> **WHAT THE TASK ASKS**:
Before repeating the entries below, strip out every picture and keep all else as it is.

[Saved data entries]
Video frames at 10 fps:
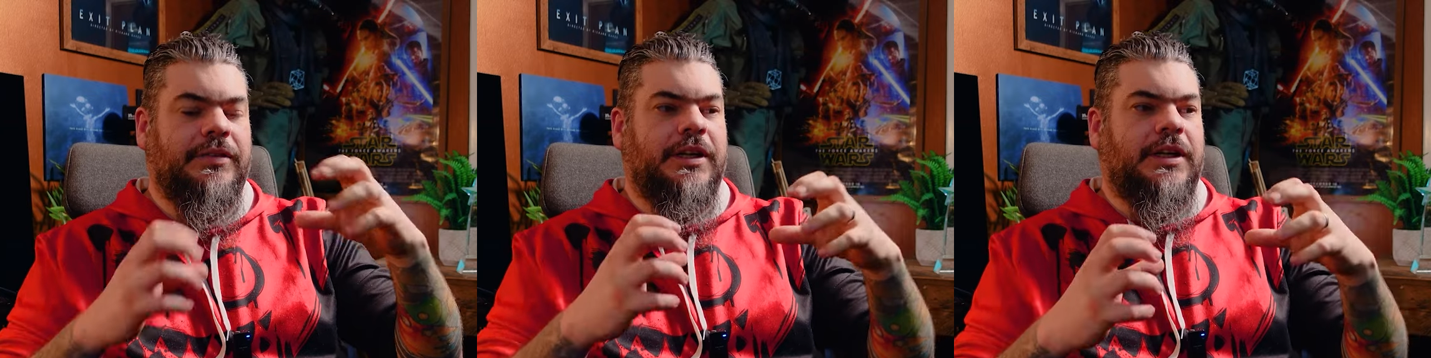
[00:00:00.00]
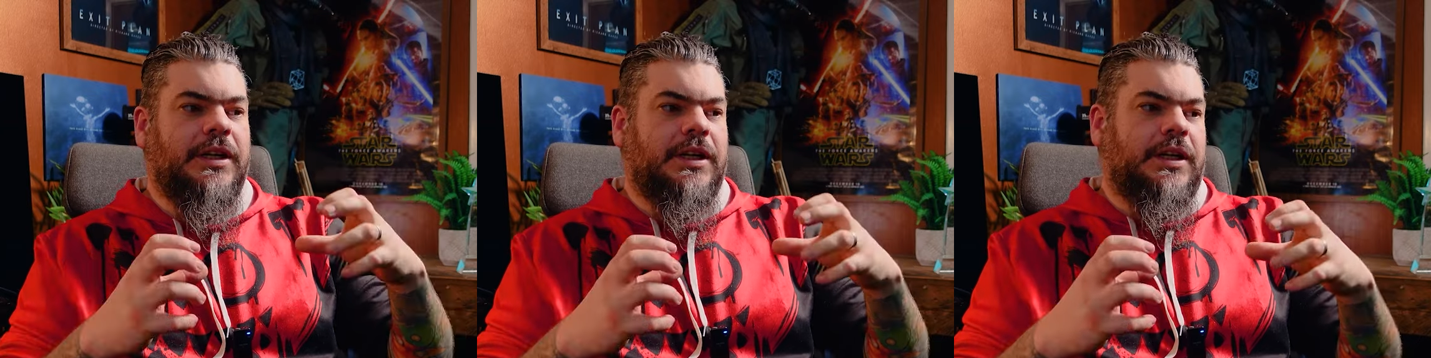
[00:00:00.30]
of
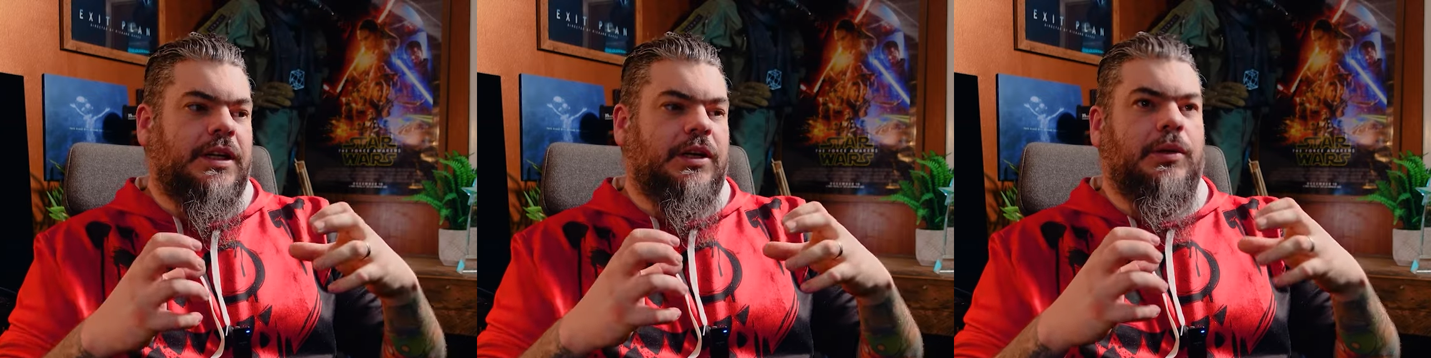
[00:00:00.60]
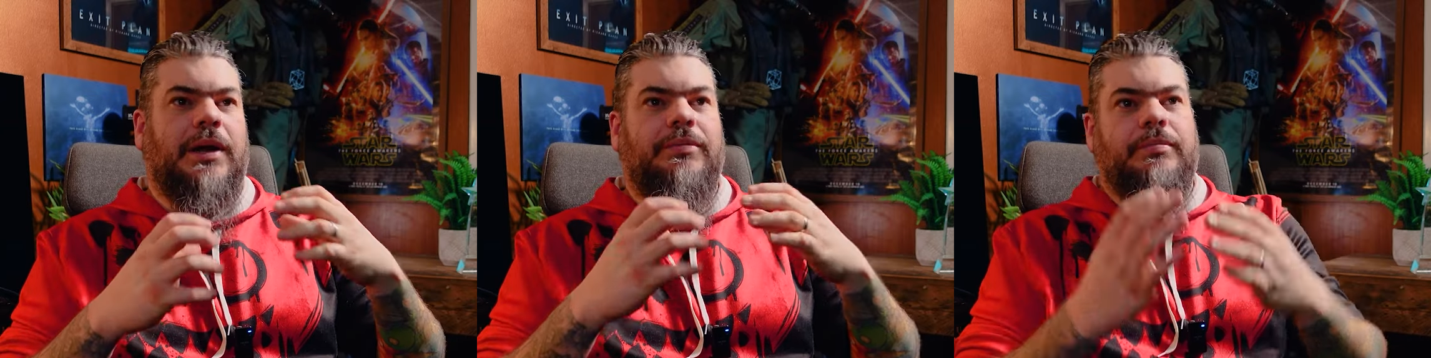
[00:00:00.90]

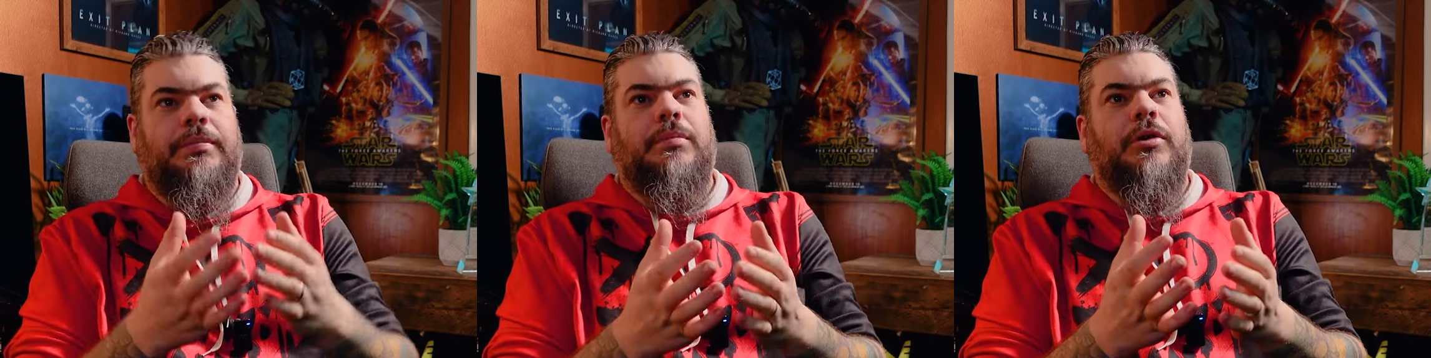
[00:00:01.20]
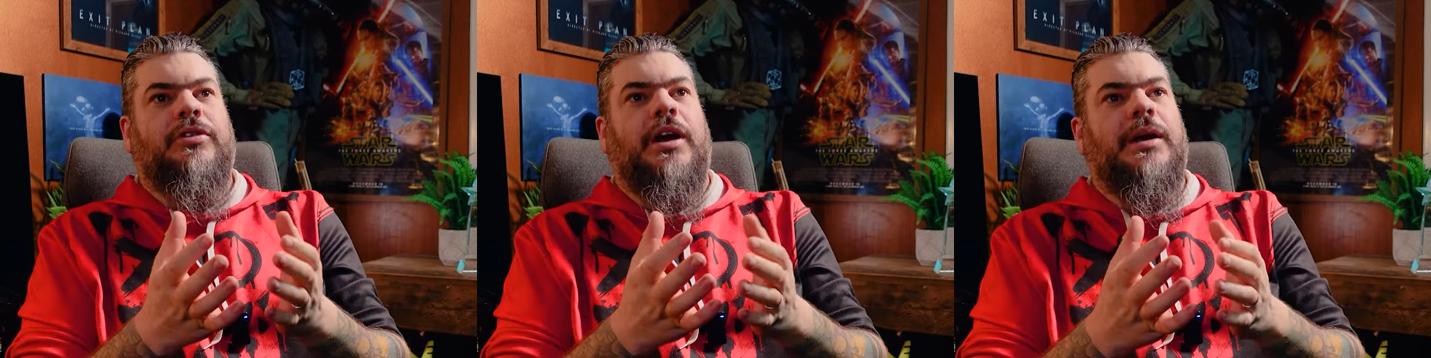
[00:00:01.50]
you have a bit
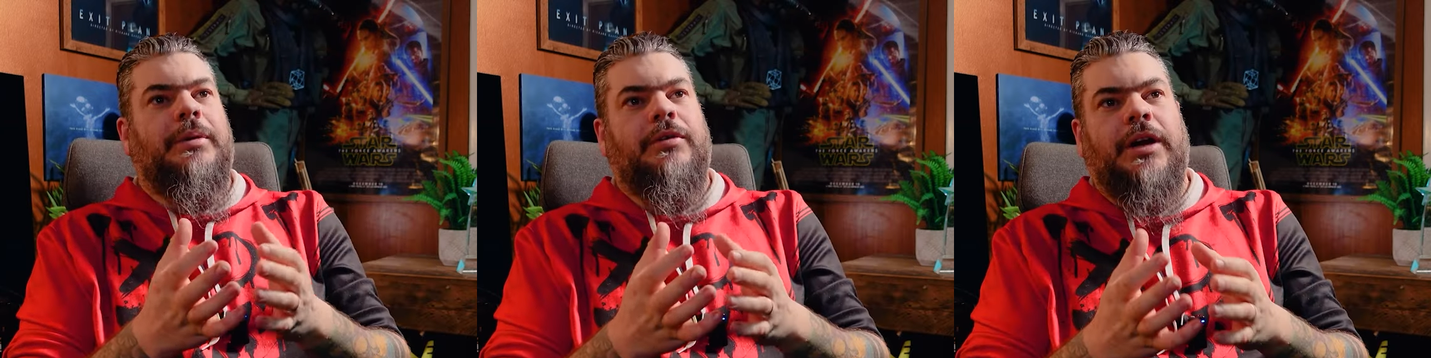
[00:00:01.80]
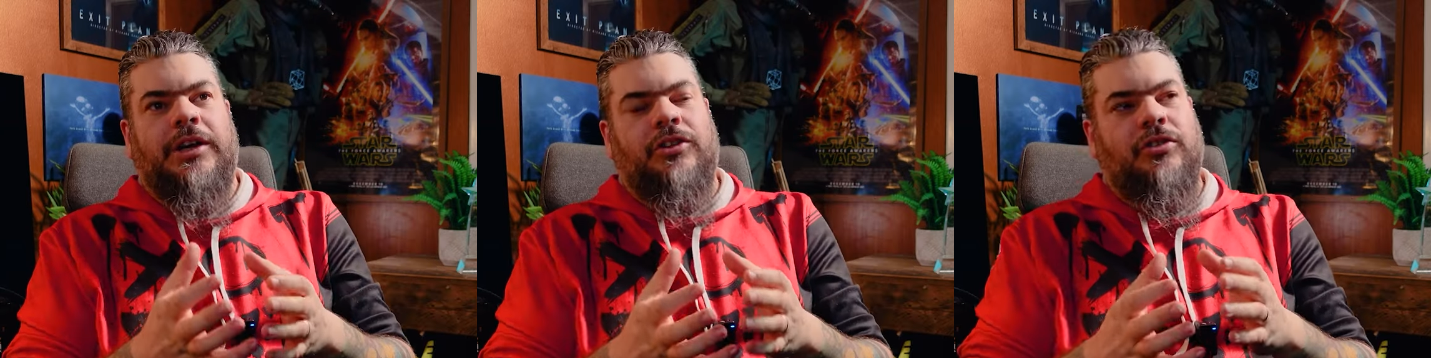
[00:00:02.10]
more dynamic
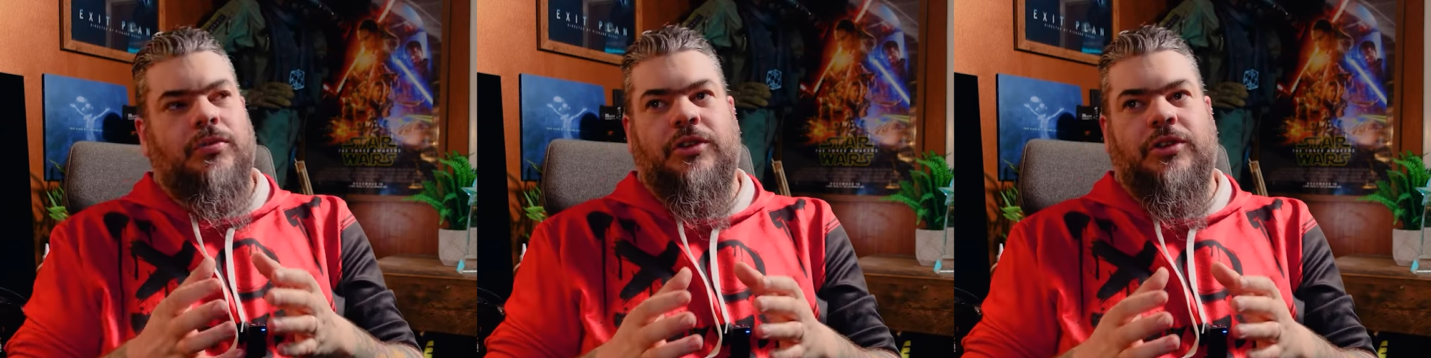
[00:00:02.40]
range,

> **ANSWER AREA**:
Video frames at 10 fps:
[00:00:00.00]
[00:00:00.30]
of
[00:00:00.60]
[00:00:00.90]

[00:00:01.20]
[00:00:01.50]
you have a bit
[00:00:01.80]
[00:00:02.10]
more dynamic
[00:00:02.40]
range,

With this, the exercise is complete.